▶ TASK DIRECTIONS
Pictures should not appear in the copy; the records themselves must be written out exactly.

▶ SUPPLIED ENTRIES

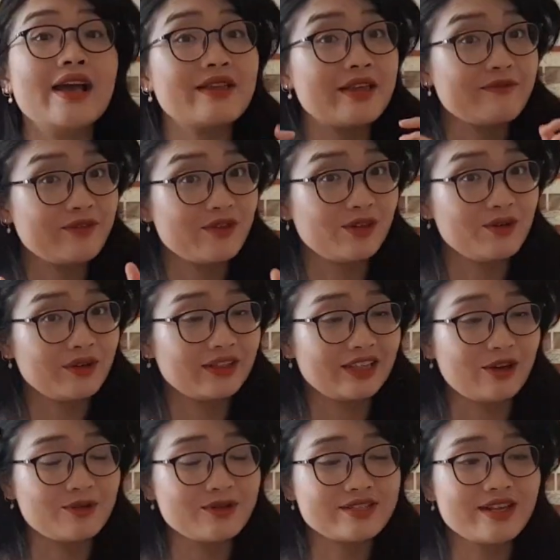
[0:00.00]
If you look
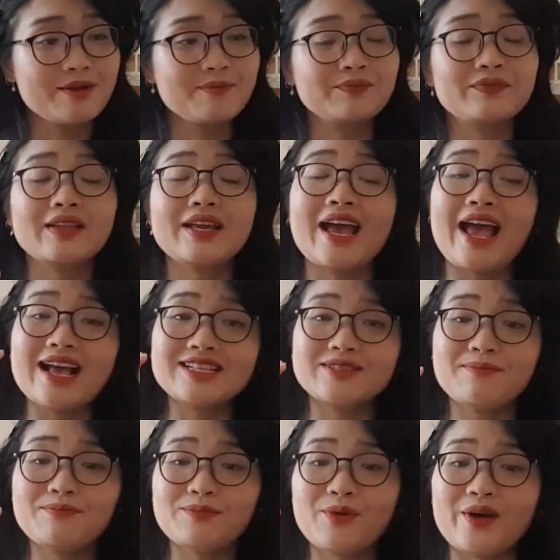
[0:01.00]
closer, at
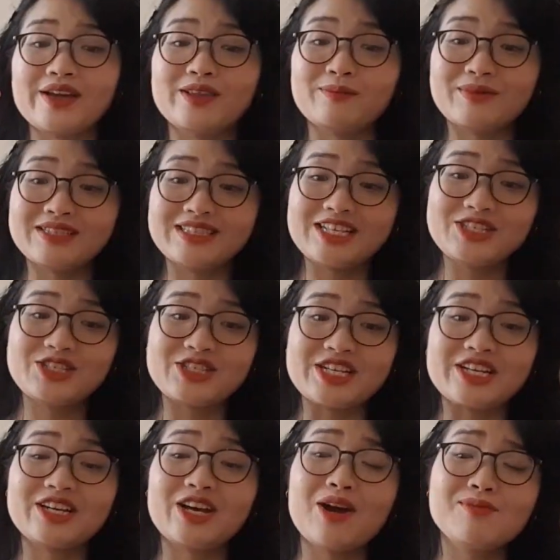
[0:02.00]
some point the
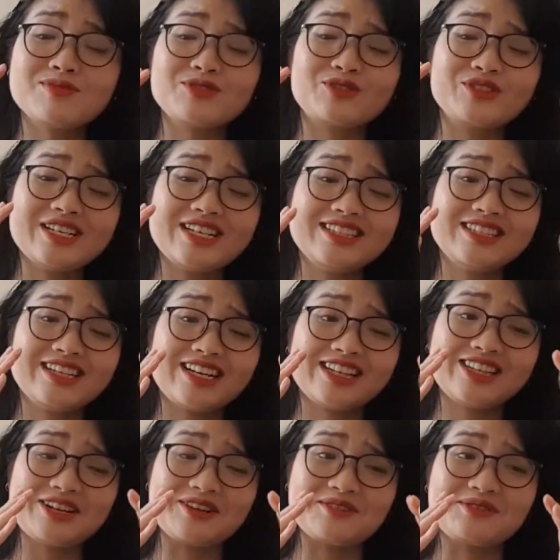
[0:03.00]
meningeal comes really
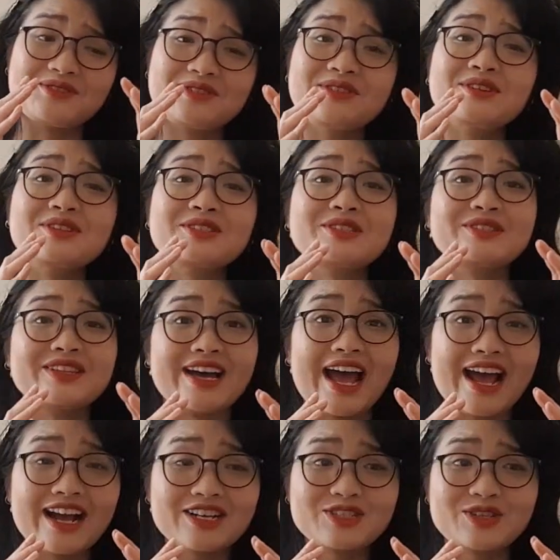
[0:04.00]
close to the
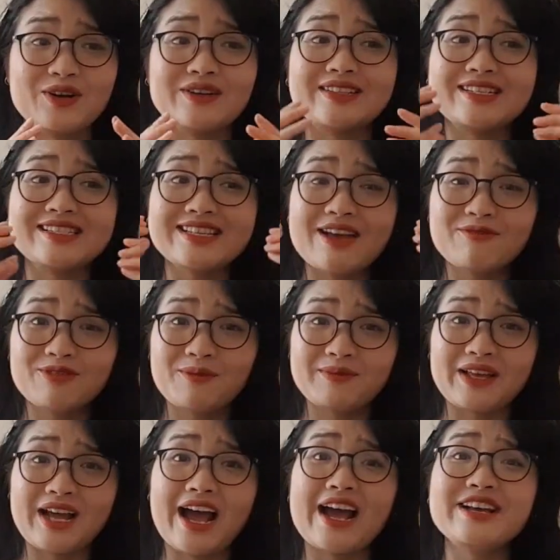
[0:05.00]
axon that sent from
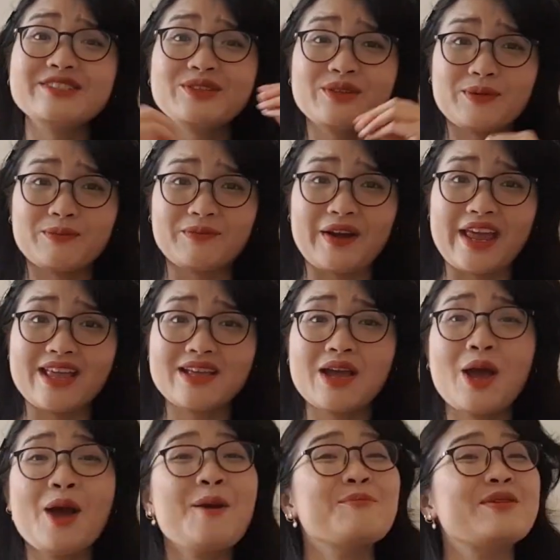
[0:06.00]
the eyes to the brain,
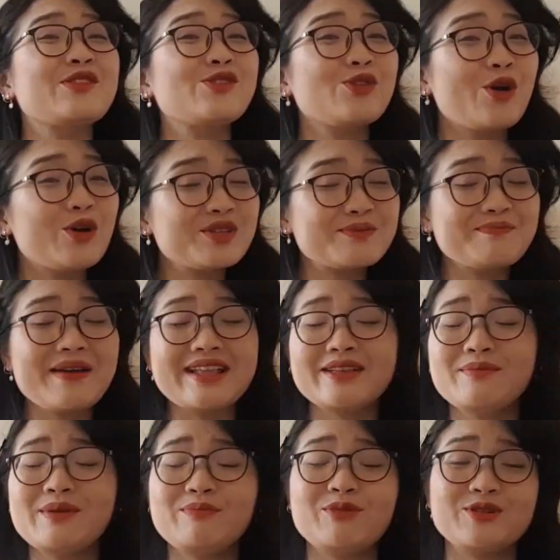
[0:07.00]
but not many
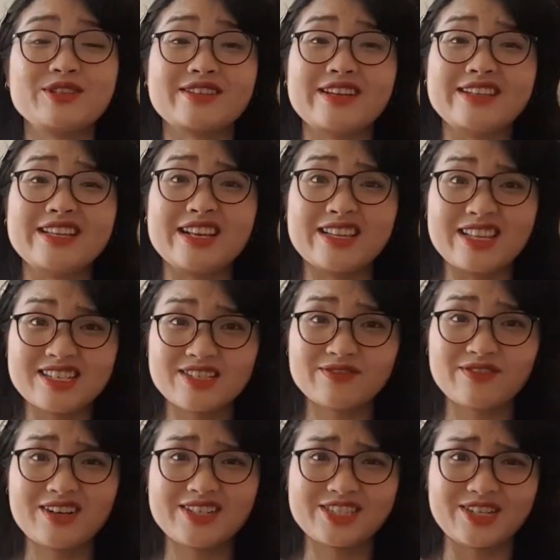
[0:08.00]
people study this
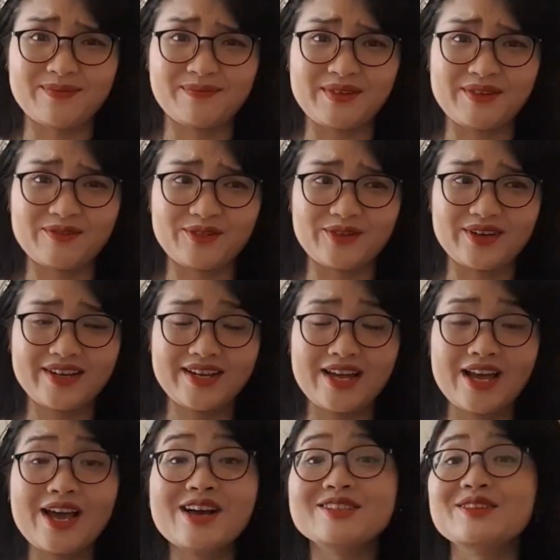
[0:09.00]
function before.
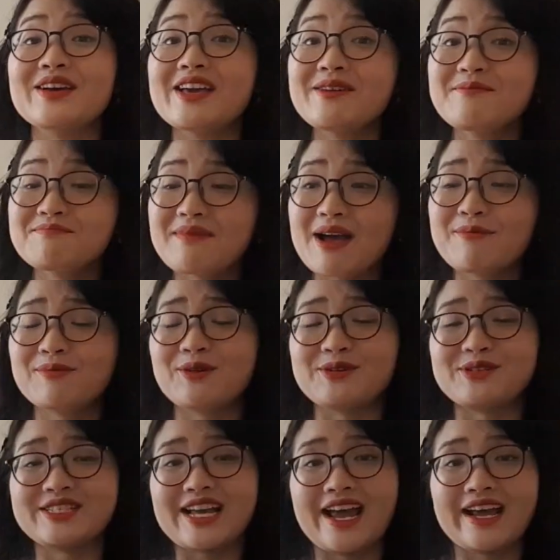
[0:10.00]
So in my
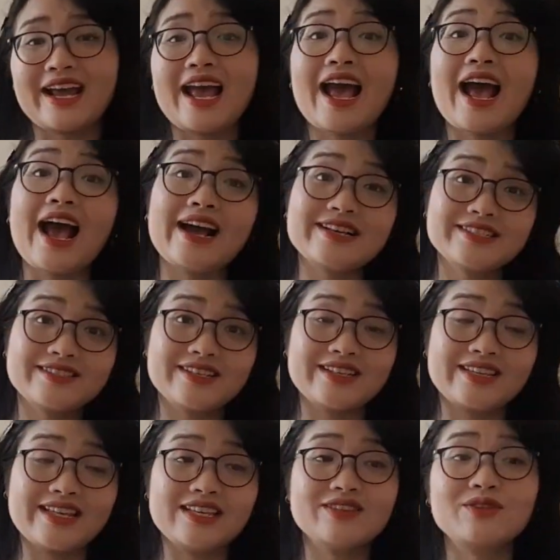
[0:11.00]
project, I
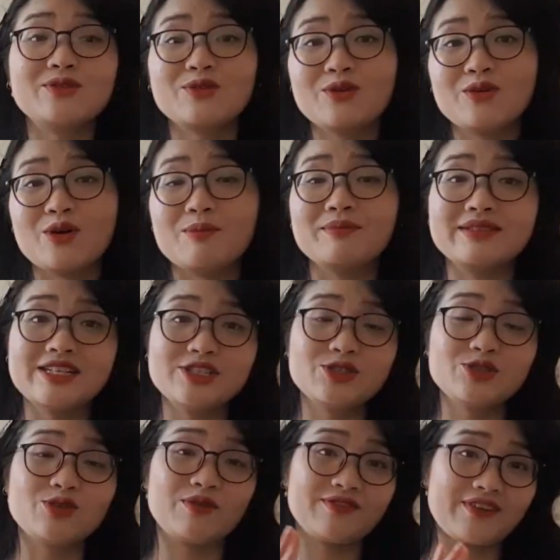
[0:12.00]
study the role of
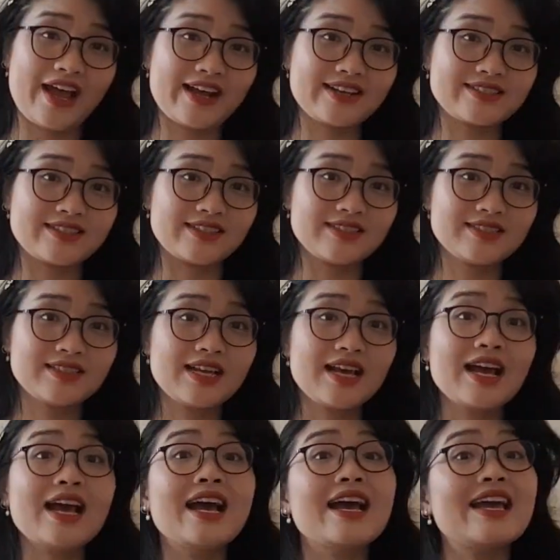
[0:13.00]
meningeal factors
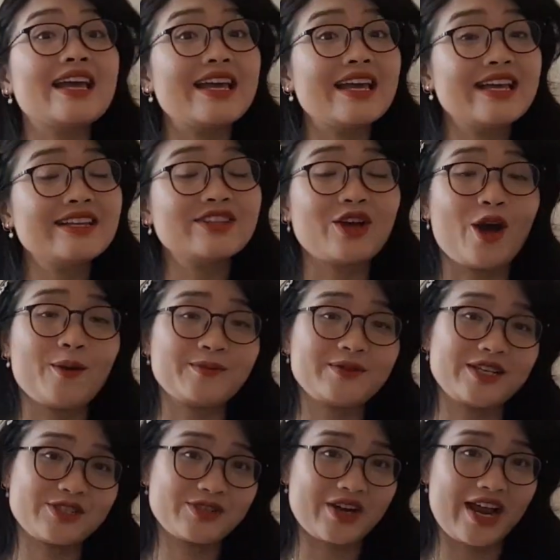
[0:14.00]
in the
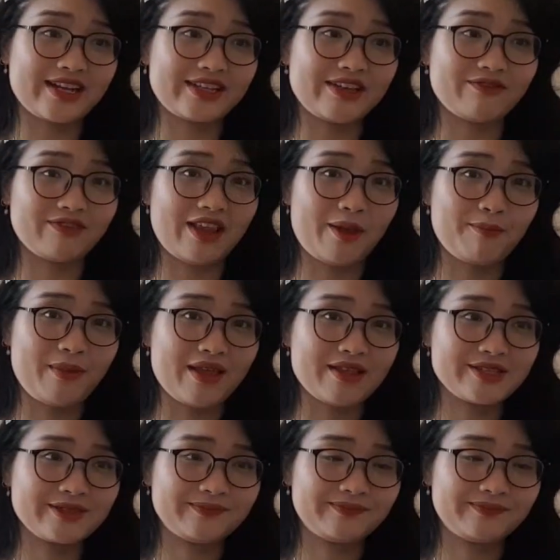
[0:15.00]
optic tract development.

▶ EXPECTED ANSWER
[0:00.00]
If you look
[0:01.00]
closer, at
[0:02.00]
some point the
[0:03.00]
meningeal comes really
[0:04.00]
close to the
[0:05.00]
axon that sent from
[0:06.00]
the eyes to the brain,
[0:07.00]
but not many
[0:08.00]
people study this
[0:09.00]
function before.
[0:10.00]
So in my
[0:11.00]
project, I
[0:12.00]
study the role of
[0:13.00]
meningeal factors
[0:14.00]
in the
[0:15.00]
optic tract development.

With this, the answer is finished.